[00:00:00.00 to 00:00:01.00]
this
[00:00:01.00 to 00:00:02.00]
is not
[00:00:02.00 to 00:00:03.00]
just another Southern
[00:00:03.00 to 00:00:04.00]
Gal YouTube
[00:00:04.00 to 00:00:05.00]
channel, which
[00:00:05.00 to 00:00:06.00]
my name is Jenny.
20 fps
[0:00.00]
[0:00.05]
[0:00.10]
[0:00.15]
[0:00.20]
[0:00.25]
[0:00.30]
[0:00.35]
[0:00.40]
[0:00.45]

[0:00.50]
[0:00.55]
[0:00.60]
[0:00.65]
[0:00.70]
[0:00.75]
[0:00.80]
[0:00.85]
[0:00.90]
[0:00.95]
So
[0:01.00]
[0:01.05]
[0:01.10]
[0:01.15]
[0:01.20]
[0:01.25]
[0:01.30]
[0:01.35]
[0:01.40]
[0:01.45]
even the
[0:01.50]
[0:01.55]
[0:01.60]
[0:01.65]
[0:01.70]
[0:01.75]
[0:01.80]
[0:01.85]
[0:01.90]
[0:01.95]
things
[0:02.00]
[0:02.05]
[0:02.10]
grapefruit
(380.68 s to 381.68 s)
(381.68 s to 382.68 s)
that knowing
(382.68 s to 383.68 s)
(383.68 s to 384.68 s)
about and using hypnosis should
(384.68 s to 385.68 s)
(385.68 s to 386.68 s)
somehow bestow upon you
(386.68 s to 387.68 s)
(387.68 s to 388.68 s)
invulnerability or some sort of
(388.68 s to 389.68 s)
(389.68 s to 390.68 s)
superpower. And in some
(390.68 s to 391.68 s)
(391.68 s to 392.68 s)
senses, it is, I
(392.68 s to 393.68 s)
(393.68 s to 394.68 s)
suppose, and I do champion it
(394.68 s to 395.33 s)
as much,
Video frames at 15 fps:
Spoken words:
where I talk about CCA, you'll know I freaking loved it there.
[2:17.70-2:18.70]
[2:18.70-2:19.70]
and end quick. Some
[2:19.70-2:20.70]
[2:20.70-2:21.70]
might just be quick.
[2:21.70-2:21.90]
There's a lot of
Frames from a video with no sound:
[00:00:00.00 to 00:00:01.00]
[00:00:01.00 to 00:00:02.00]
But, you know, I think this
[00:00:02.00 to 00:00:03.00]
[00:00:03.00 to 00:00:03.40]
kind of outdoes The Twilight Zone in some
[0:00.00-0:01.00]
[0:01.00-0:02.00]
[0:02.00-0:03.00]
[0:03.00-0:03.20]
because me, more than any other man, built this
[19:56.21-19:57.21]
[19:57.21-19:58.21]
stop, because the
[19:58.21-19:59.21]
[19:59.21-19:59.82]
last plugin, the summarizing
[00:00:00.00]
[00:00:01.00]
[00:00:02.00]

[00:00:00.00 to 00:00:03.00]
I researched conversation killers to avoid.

····················

*DIRECTIONS*. Only the lines from the top of the data through the line that contains "[19:56.21-19:57.21]" should be quoted, exactly as they stand.

*ANSWER BOX*.
[00:00:00.00 to 00:00:01.00]
this
[00:00:01.00 to 00:00:02.00]
is not
[00:00:02.00 to 00:00:03.00]
just another Southern
[00:00:03.00 to 00:00:04.00]
Gal YouTube
[00:00:04.00 to 00:00:05.00]
channel, which
[00:00:05.00 to 00:00:06.00]
my name is Jenny.
20 fps
[0:00.00]
[0:00.05]
[0:00.10]
[0:00.15]
[0:00.20]
[0:00.25]
[0:00.30]
[0:00.35]
[0:00.40]
[0:00.45]

[0:00.50]
[0:00.55]
[0:00.60]
[0:00.65]
[0:00.70]
[0:00.75]
[0:00.80]
[0:00.85]
[0:00.90]
[0:00.95]
So
[0:01.00]
[0:01.05]
[0:01.10]
[0:01.15]
[0:01.20]
[0:01.25]
[0:01.30]
[0:01.35]
[0:01.40]
[0:01.45]
even the
[0:01.50]
[0:01.55]
[0:01.60]
[0:01.65]
[0:01.70]
[0:01.75]
[0:01.80]
[0:01.85]
[0:01.90]
[0:01.95]
things
[0:02.00]
[0:02.05]
[0:02.10]
grapefruit
(380.68 s to 381.68 s)
(381.68 s to 382.68 s)
that knowing
(382.68 s to 383.68 s)
(383.68 s to 384.68 s)
about and using hypnosis should
(384.68 s to 385.68 s)
(385.68 s to 386.68 s)
somehow bestow upon you
(386.68 s to 387.68 s)
(387.68 s to 388.68 s)
invulnerability or some sort of
(388.68 s to 389.68 s)
(389.68 s to 390.68 s)
superpower. And in some
(390.68 s to 391.68 s)
(391.68 s to 392.68 s)
senses, it is, I
(392.68 s to 393.68 s)
(393.68 s to 394.68 s)
suppose, and I do champion it
(394.68 s to 395.33 s)
as much,
Video frames at 15 fps:
Spoken words:
where I talk about CCA, you'll know I freaking loved it there.
[2:17.70-2:18.70]
[2:18.70-2:19.70]
and end quick. Some
[2:19.70-2:20.70]
[2:20.70-2:21.70]
might just be quick.
[2:21.70-2:21.90]
There's a lot of
Frames from a video with no sound:
[00:00:00.00 to 00:00:01.00]
[00:00:01.00 to 00:00:02.00]
But, you know, I think this
[00:00:02.00 to 00:00:03.00]
[00:00:03.00 to 00:00:03.40]
kind of outdoes The Twilight Zone in some
[0:00.00-0:01.00]
[0:01.00-0:02.00]
[0:02.00-0:03.00]
[0:03.00-0:03.20]
because me, more than any other man, built this
[19:56.21-19:57.21]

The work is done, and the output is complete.